- Directed by: Andrei Konchalovsky
- Starring: Iya Savvina
- Cinematography: Georgy Rerberg
- Release date: 1966;
- Running time: 99 minutes
- Country: Soviet Union
- Language: Russian

= The Story of Asya Klyachina =

The Story of Asya Klyachina (История Аси Клячиной, которая любила, да не вышла замуж, Istoriya Asi Klyachinoy, kotoraya lyubila, da ne vyshla zamuzh, also known as Asya's Happiness and Asya Klyachina's Story) is a 1966 Soviet movie. The artistic director was Mikhail Romadin. Shown briefly in 1967 under the title Asya's Happiness (Асино счастье), it was not released widely until 1987.

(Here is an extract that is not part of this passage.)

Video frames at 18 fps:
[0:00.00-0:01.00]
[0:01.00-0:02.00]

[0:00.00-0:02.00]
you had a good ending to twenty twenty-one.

Director Andrei Konchalovsky won the Nika Award for best director for this black-and-white movie.

==Synopsis==
Set in a postwar Soviet village during the grain harvest, the film follows Asya Klyachina, a young collective farmer with a limp, who is deeply in love with Stepan, a careless and irresponsible driver. Asya is expecting Stepan’s child, but he does not reciprocate her feelings or show any intention of marrying her. Despite this, Asya remains devoted to him, refusing to abandon her love.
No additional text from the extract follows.